January 23 to August 7, 2020
Ernesto Casero, Manuel Antonio Domínguez, Roberto Mollá, Felipe Ortega-Regalado, Santiago Talavera, Nieves Torralba and Manuel Boix
“Fools! They know not how much more the half is than the whole,
nor what great advantage there is in mallow and asphodel”.
Hesiod (VIII-VII B.C.): Works and days
Indeed, how foolish is often humankind when it despises what it is simple, wild and authentic which lives and multiplies without its care. There are many who pay fortunes for exotic meals while missing delicacies that grow at their fingertips on riverbanks and uncultivated lands.
Although Hesiod might be a little bit offensive, what he was doing two thousand seven hundred years ago was to condemn those prejudices so firmly established against humble foods such as mallow and asphodel, the bread of poor people.
Drawing has also suffered a certain underestimation as it is considered a minor art at the service of the major arts, a simple means of sketching, structuring, thinking and conceiving, usually without a place of its own in the history of art. It could be said that drawing is the artistic equivalent of the human diet’s mallow and asphodel, and that it increasingly finds those who value it.
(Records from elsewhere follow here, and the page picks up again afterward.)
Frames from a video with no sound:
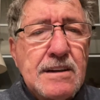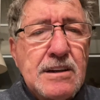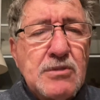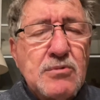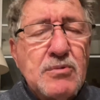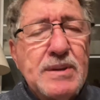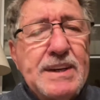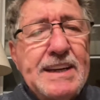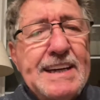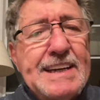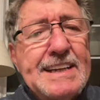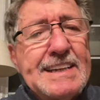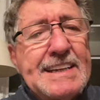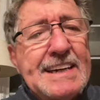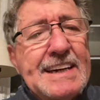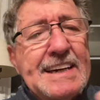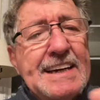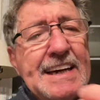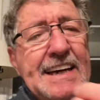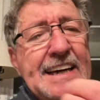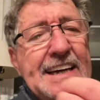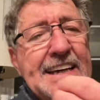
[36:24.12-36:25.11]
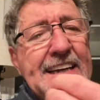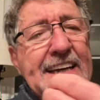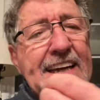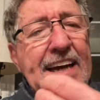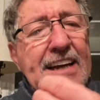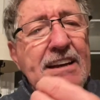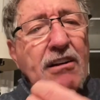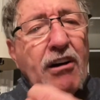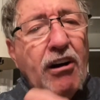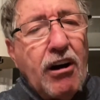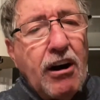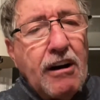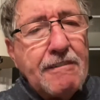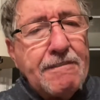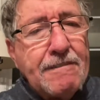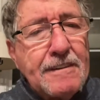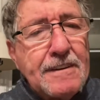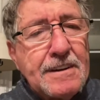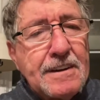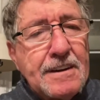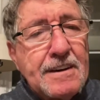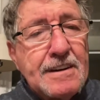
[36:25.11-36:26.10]
We need to get off
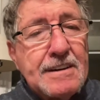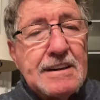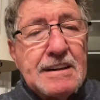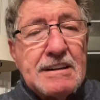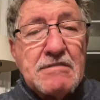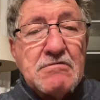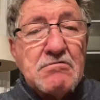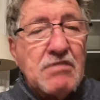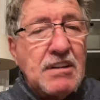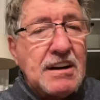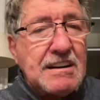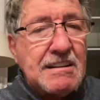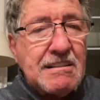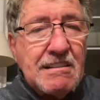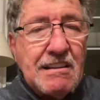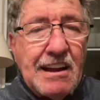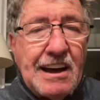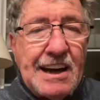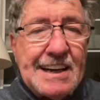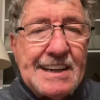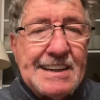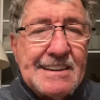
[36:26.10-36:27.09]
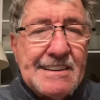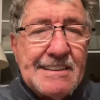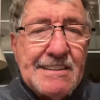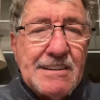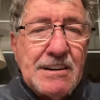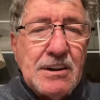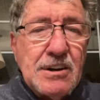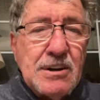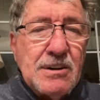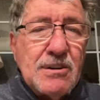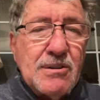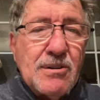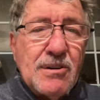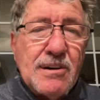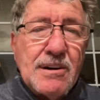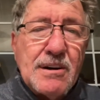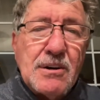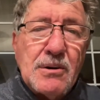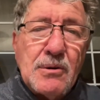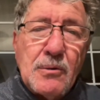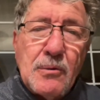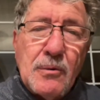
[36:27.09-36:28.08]
of the recliner
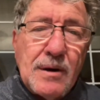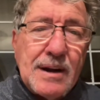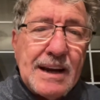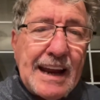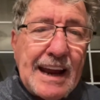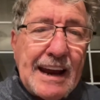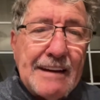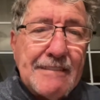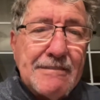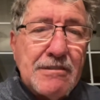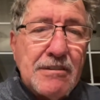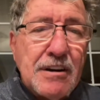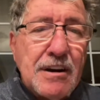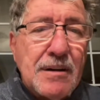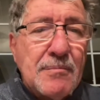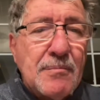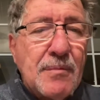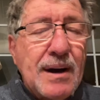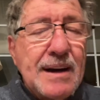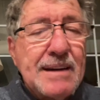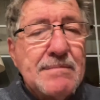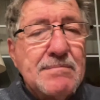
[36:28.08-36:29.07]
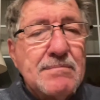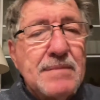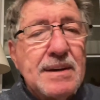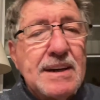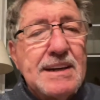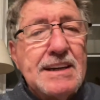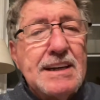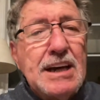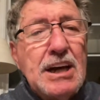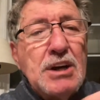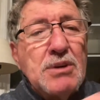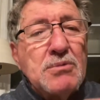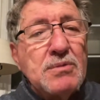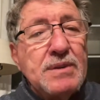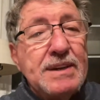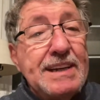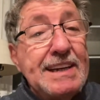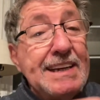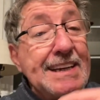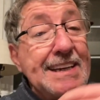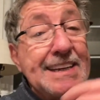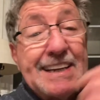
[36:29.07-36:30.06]
or whatever it might be. We
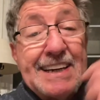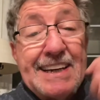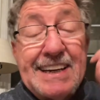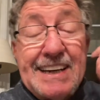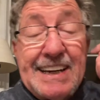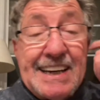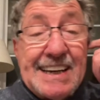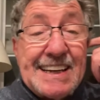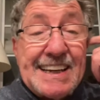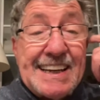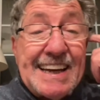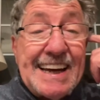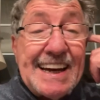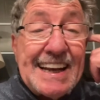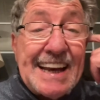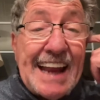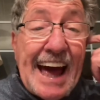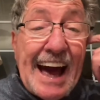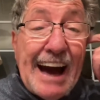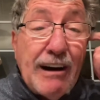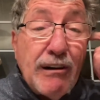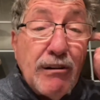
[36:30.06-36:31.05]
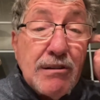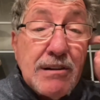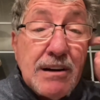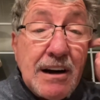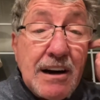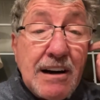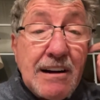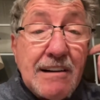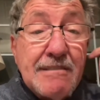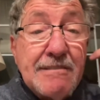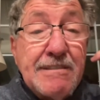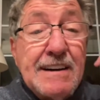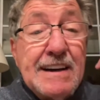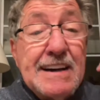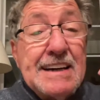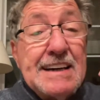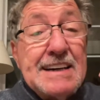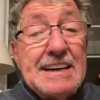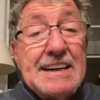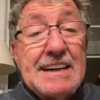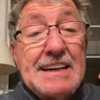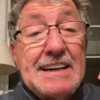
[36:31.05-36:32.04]
need to get out of
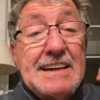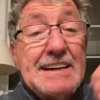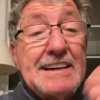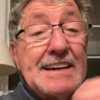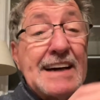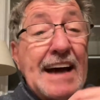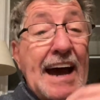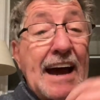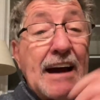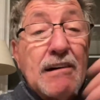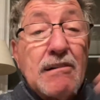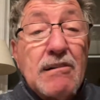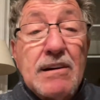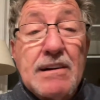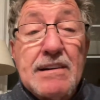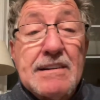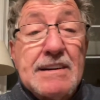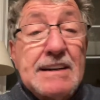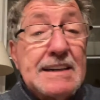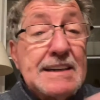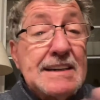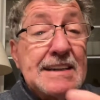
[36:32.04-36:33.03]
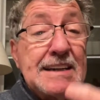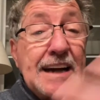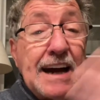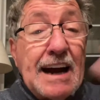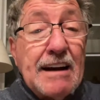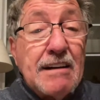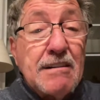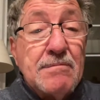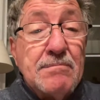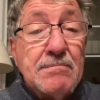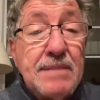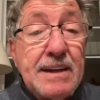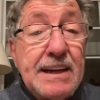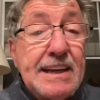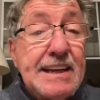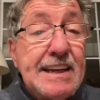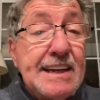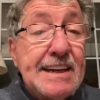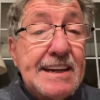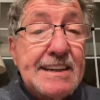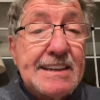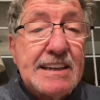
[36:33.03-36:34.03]
uh, our our
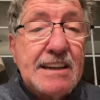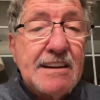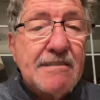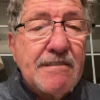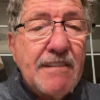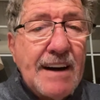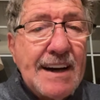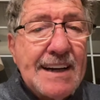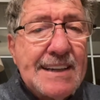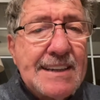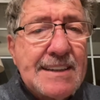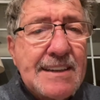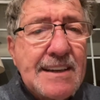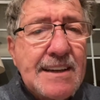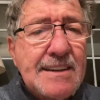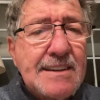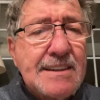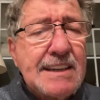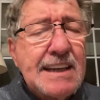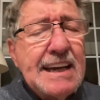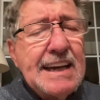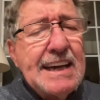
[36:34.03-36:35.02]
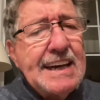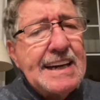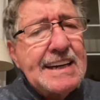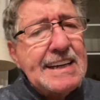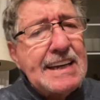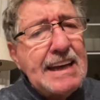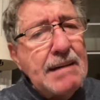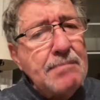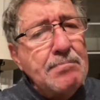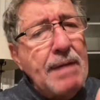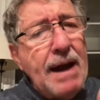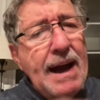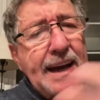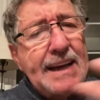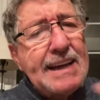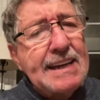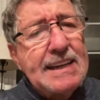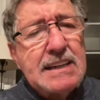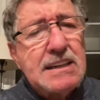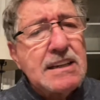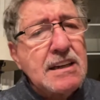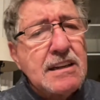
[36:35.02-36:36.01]
media devices and get back
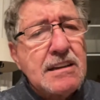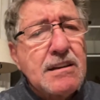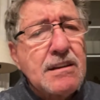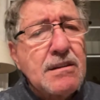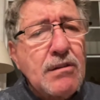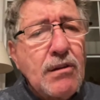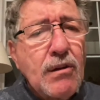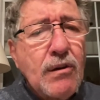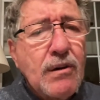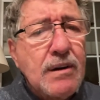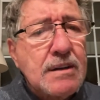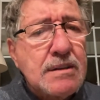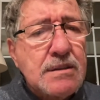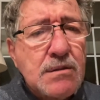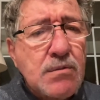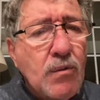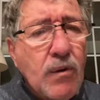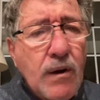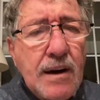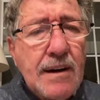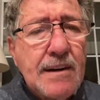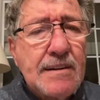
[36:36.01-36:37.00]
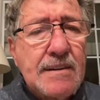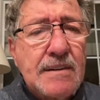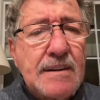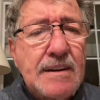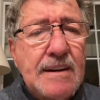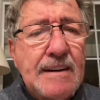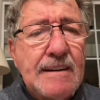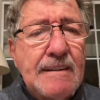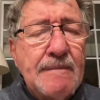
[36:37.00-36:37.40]
into the Lord's Word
In fact, the six artists collaborating with the Gabinete de dibujos have gradually adopted drawing as a usual way of expression, because it is more in tune with their ideas; in this era of the image multiplication and the great visual pollution, they are moving along the path of technical simplicity, sincerity, absence of layers and concealment, material purification and less demand for infrastructure.
For the exhibition Malva y asfódelo, which opens the new Gabinete de dibujos, Felipe Ortega-Regalado and Nieves Torralba bring two installations that recreate the plant world. Nieves shows the formal purification of the heliconias, those plants that grow in jungles and tropical rainforests and whose name comes from the Helicon, sacred mountain of the muses for the ancient Greeks. Besides her, Felipe invents multiple combinations and formal possibilities around the suggestion of the vegetal world, creating a kind of intricate and complex undergrowth.
Meanwhile, Roberto Mollá and Manuel Antonio Domínguez bring in their assemblages based on the most basic polygon, the triangle. Roberto constructs his Diamantes tristes, compositions with vorticist and mineral reminiscences on his usual graph paper, while Manuel uses the triangular border to enclose his meticulous watercolour scenes about single women, claiming their right to choose a lifestyle and civil status.
And he is not the only one who wants to pose a reflection through his work: the delicate drawings by Santiago Talavera, which recreate post-abolition scenes and animalist groups protests, deal with what would really be Goya’s position when he made his Tauromaquia engravings; likewise, Ernesto Casero‘s intervention on the wall invites criticism about the way science has historically related to the natural world, often offering self-interested visions and biased interpretations of its essence.
Together with them, and as a guest artist, Manuel Boix brings a disturbing work to the window of the Gabinete de dibujos, one of the first in his Acròstic series, in which Josep Palàcios saw one constant: the search for simplicity and dispossession.